Feature

Supreme Court finds Defense of Marriage Act unconstitutional

In a landmark ruling in favor of gay rights, the Supreme Court strikes down DOMA

In a historic decision, the Supreme Court ruled on Wednesday that the federal Defense of Marriage Act is unconstitutional.

By a tight 5-4 vote, the court struck down the law, which since 1996 has barred the federal government from legally recognizing and extending benefits to same-sex couples.

"DOMA singles out a class of persons deemed by a State entitled to recognition and protection to enhance their own liberty," the court wrote in the majority opinion.

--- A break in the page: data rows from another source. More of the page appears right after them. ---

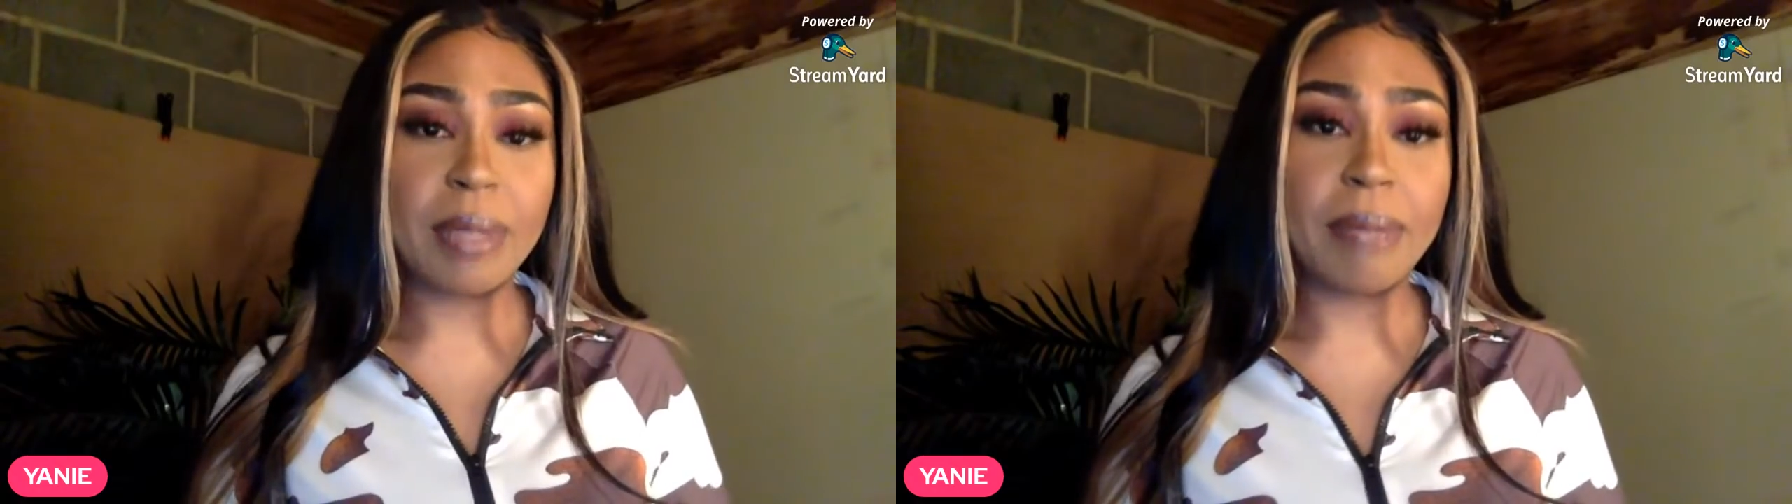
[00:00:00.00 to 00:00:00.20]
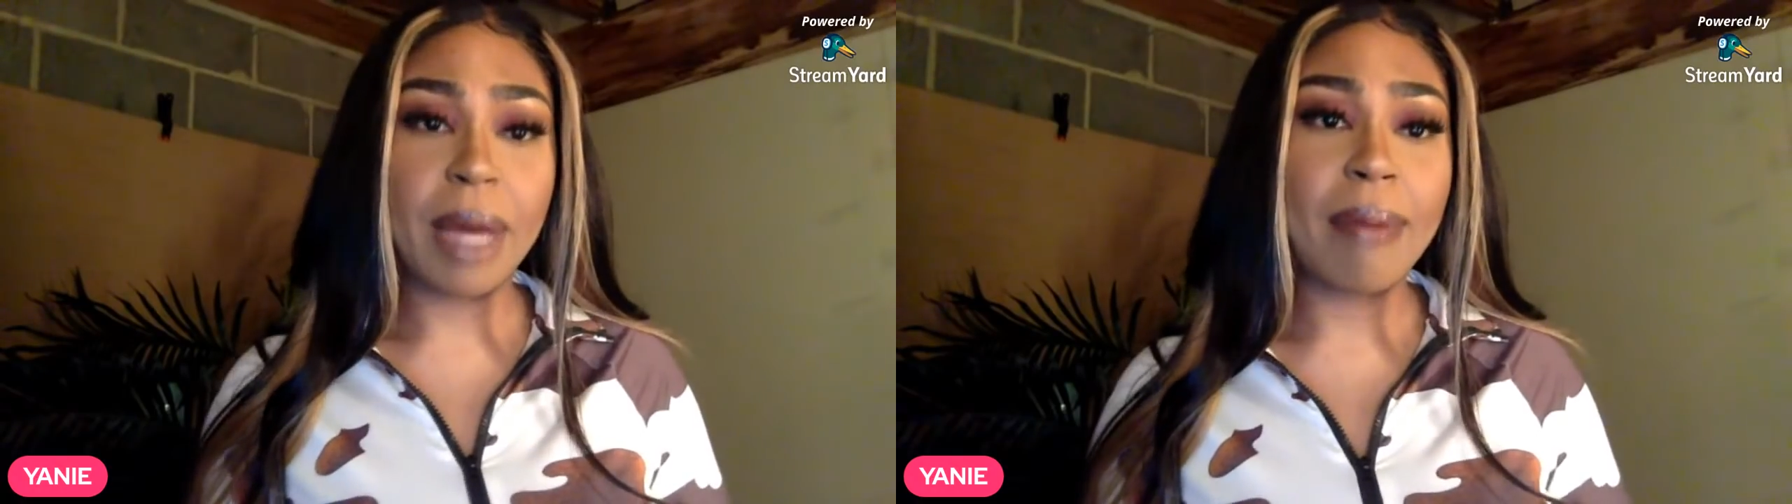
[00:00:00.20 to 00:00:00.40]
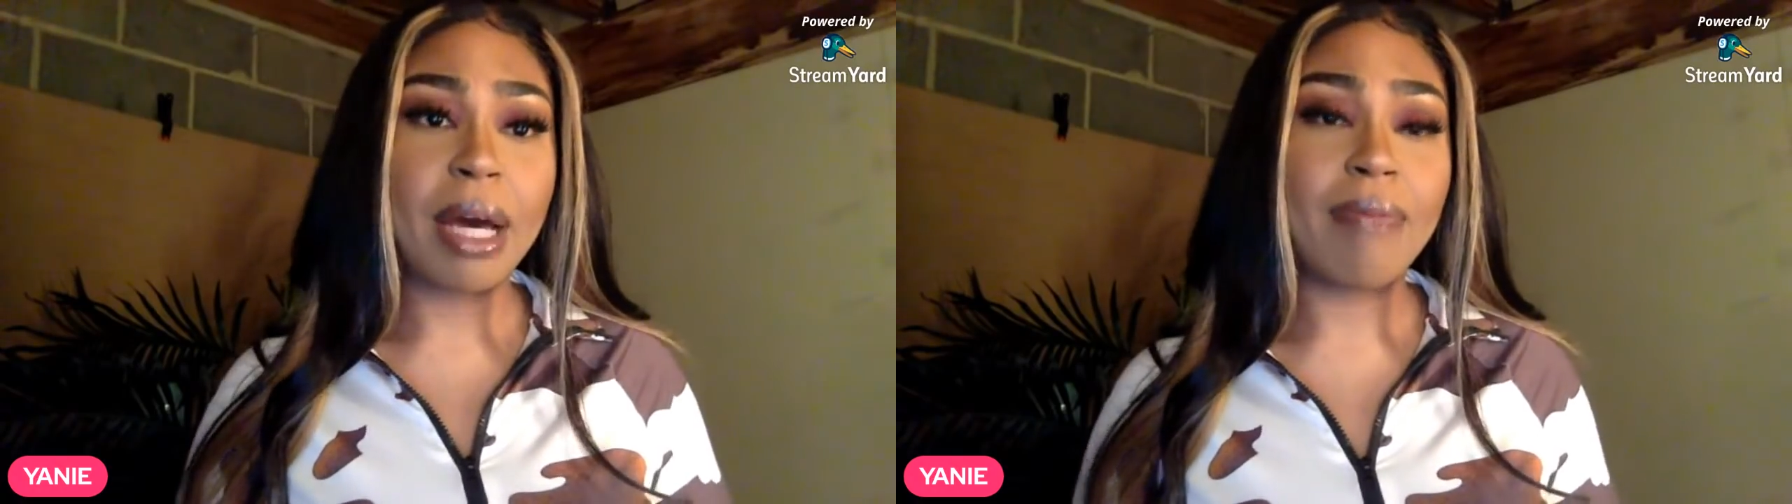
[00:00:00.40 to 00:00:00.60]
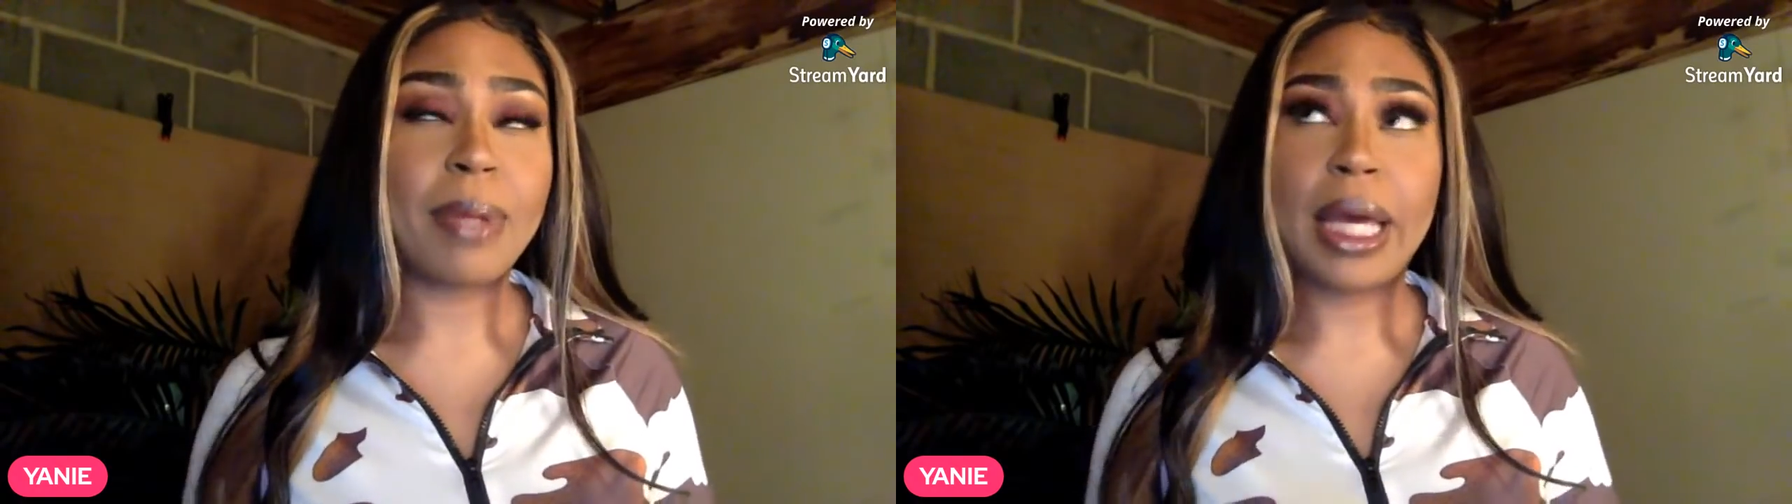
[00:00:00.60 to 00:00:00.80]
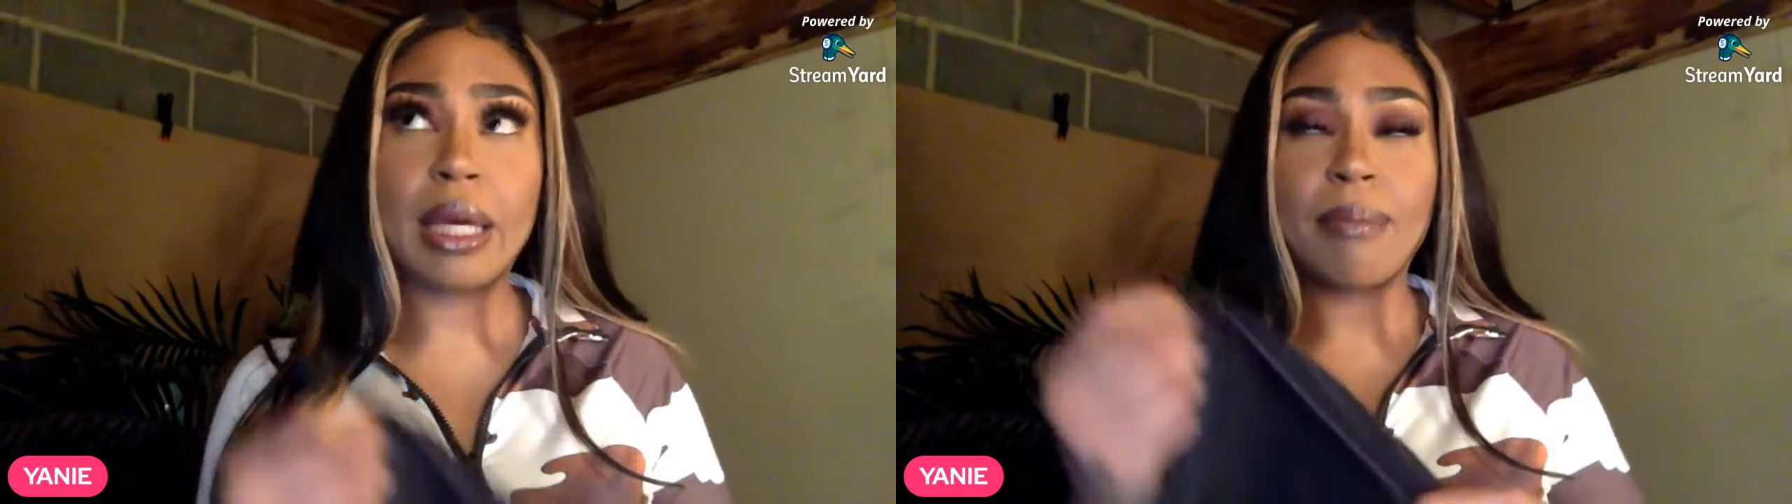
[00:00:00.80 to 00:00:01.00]
and buy my
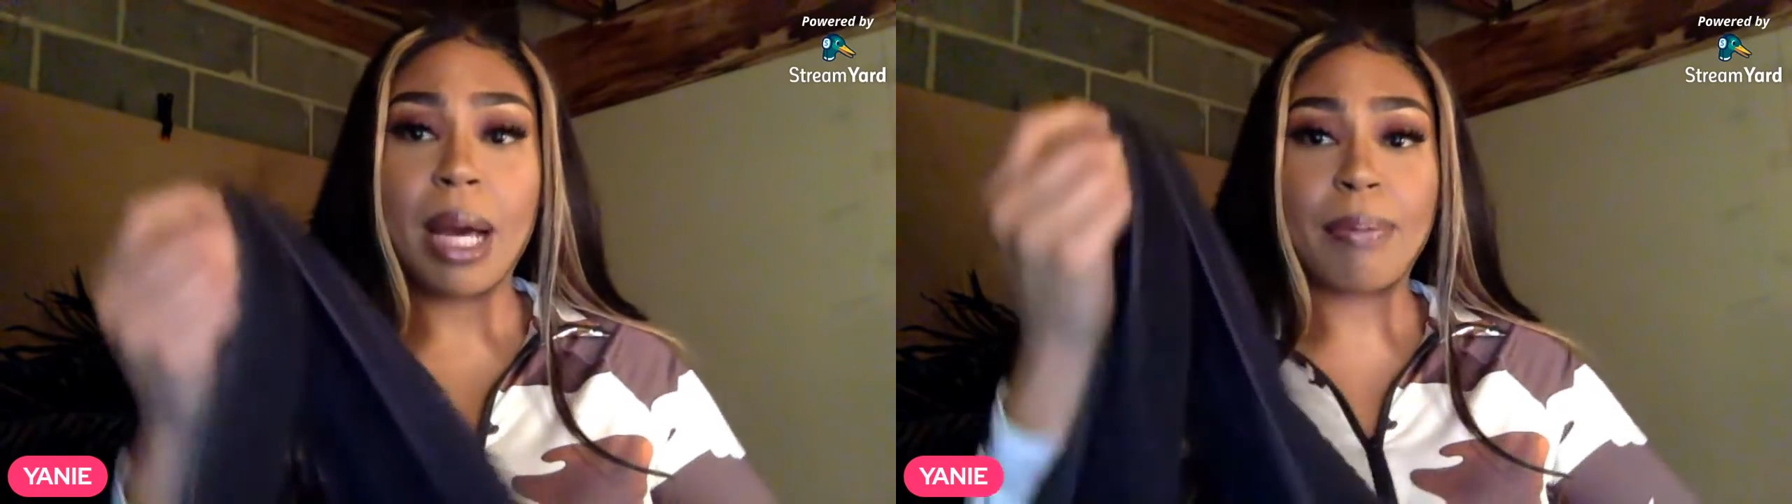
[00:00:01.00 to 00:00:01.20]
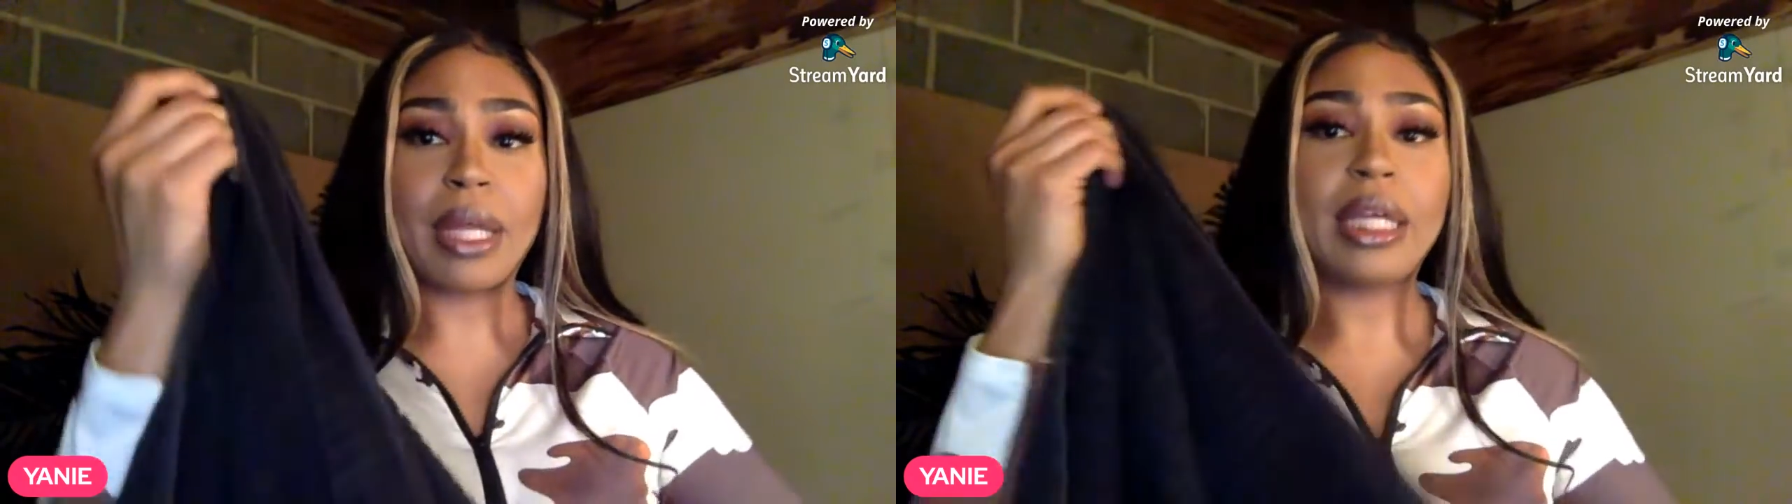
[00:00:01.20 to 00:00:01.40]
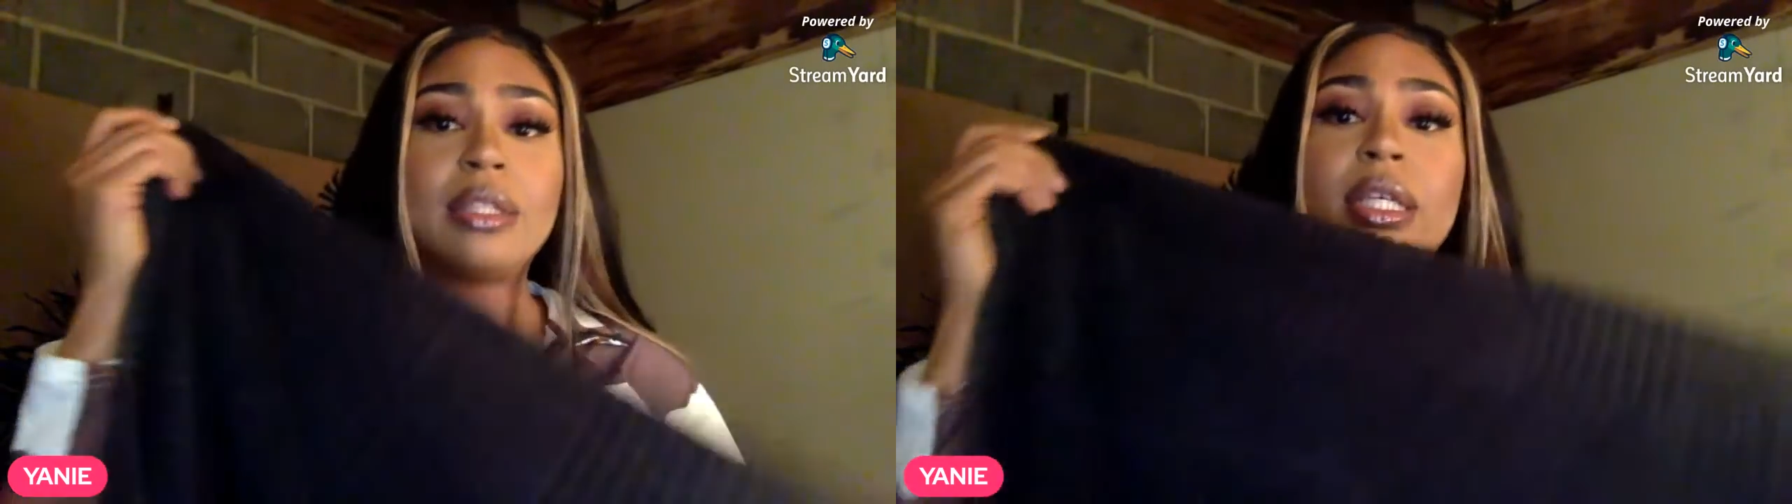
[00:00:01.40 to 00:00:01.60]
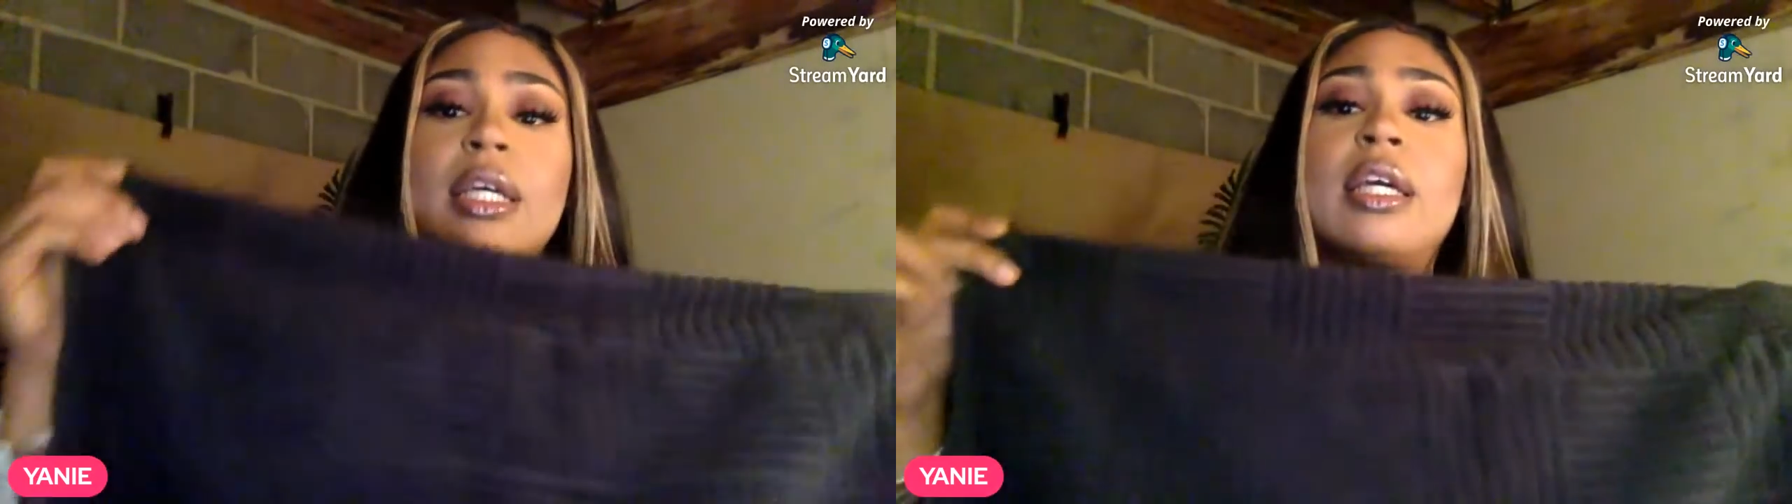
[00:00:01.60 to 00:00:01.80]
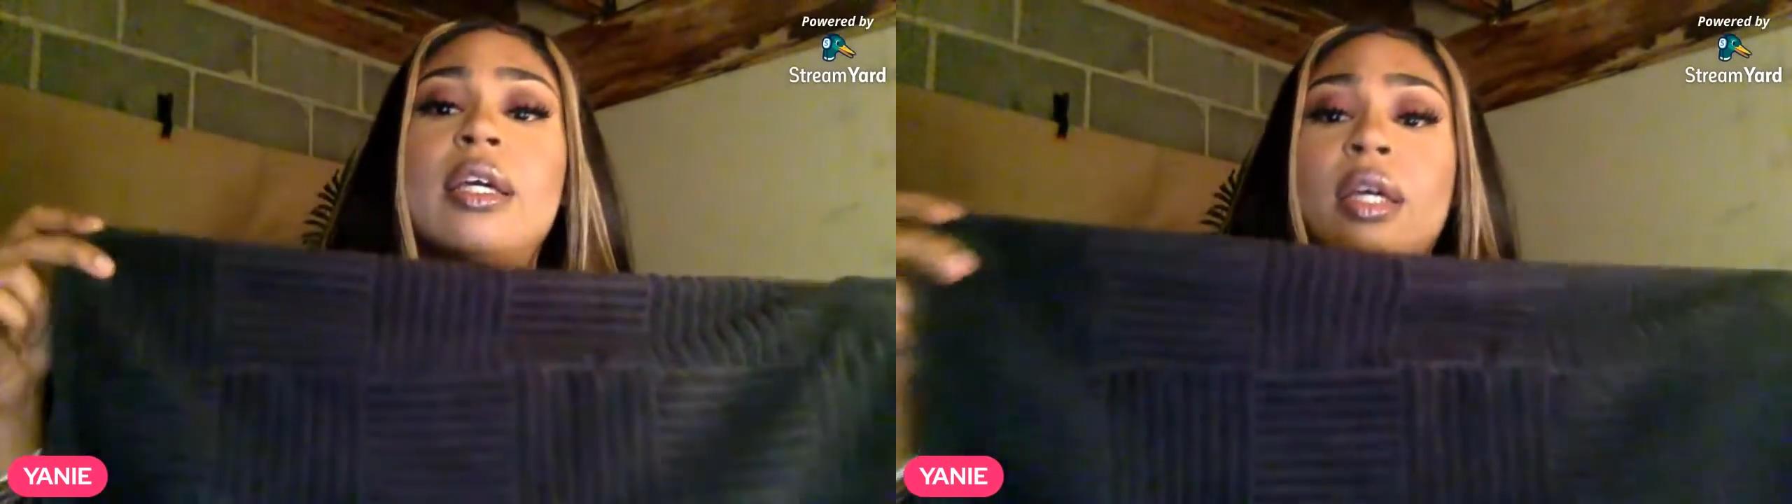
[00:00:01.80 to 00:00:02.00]
plane
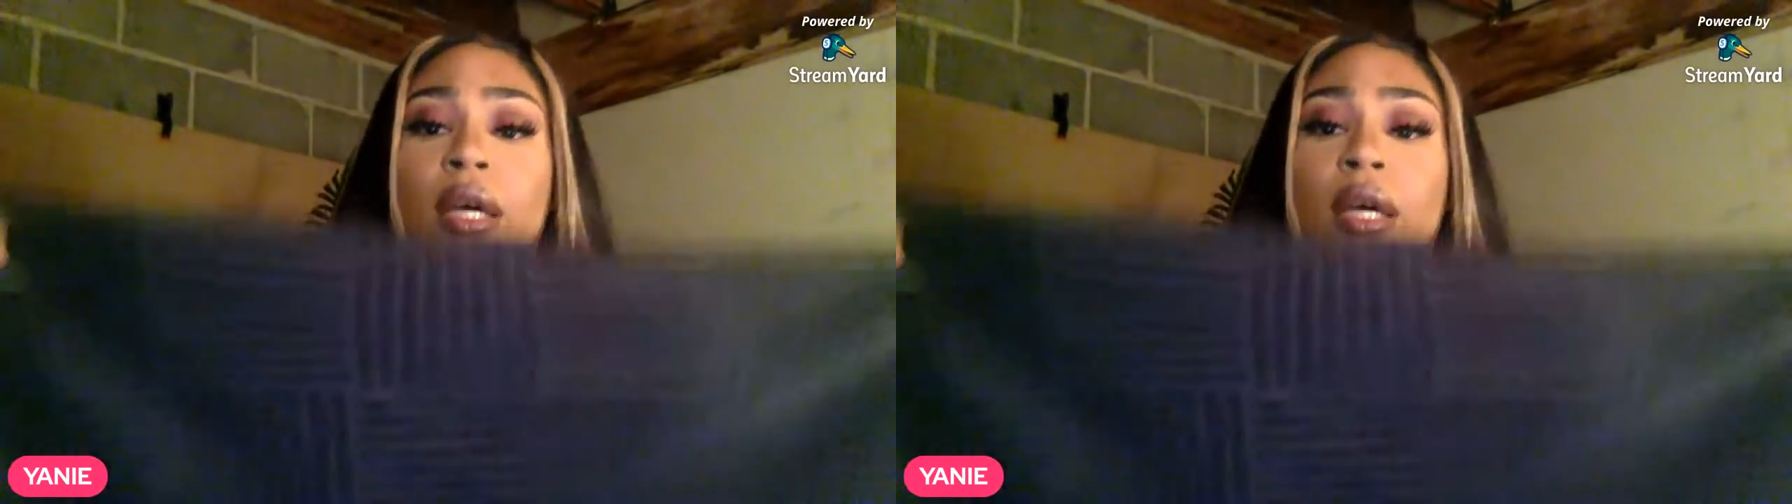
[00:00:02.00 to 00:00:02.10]
ticket,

Justice Anthony Kennedy joined Justices Kagan, Sotomayor, Ginsburg, and Breyer in voting to strike down the law. Chief Justice John Roberts, as well as Justices Alito, Thomas, and Scalia voted against.

In a sweeping ruling, the court said that the federal government could no longer discriminate against same-sex couples. In his majority opinion, Kennedy framed the issue as one of liberty and equality, saying that to deny same-sex couples equal protection under the law was a violation of the Fifth Amendment.

"The power the Constitution grants it also restrains," Kennedy wrote. "And though Congress has great authority to design laws to fit its own conception of sound national policy, it cannot deny the liberty protected by the Due Process Clause of the Fifth Amendment."

This is a huge victory for gay rights activists, and in particular for Edith Windsor, the New York woman who brought the initial lawsuit that challenged DOMA's constitutionality.

Windsor, who challenged the federal government's refusal to recognize her 42-year marriage to her late wife, Thea Spyer, celebrated outside the Supreme Court Wednesday.

President Barack Obama's administration announced in 2011 that it would no longer defend DOMA in court. That prompted House Republicans to mount their own legal defense.

Following the ruling, Obama tweeted his support for the decision.

In a scathing dissent, Scalia blasted his fellow justices, accusing them of judicial activism and suggesting the court had no grounds to hear the case in the first place.

"We have no power to decide this case," he wrote. "And even if we did, we have no power under the Constitution to invalidate this democratically adopted legislation. The Court's errors on both points spring forth from the same diseased root: an exalted conception of the role of this institution in America."